_DESCRIPTION OF THE TASK_
Could you restate all of the records below exactly, with the pictures left out?

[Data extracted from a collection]
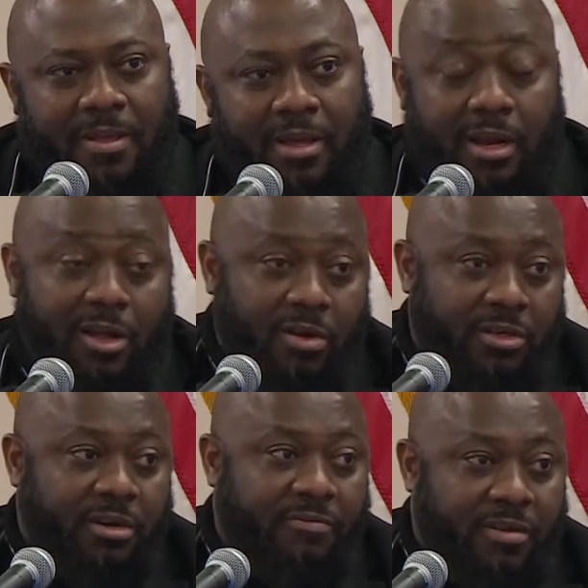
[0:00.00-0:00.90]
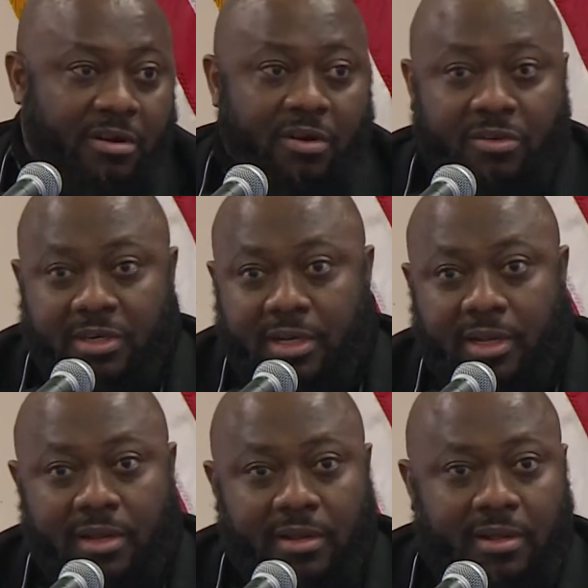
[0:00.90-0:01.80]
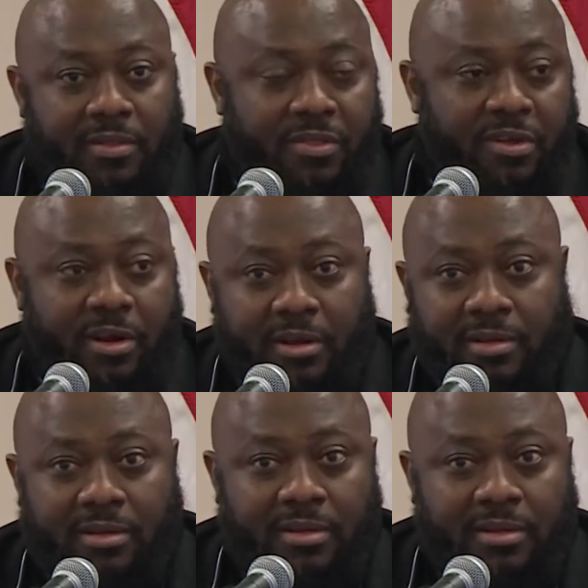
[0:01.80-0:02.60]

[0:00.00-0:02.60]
in a country of 330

_RESPONSE BOX_
[0:00.00-0:00.90]
[0:00.90-0:01.80]
[0:01.80-0:02.60]

[0:00.00-0:02.60]
in a country of 330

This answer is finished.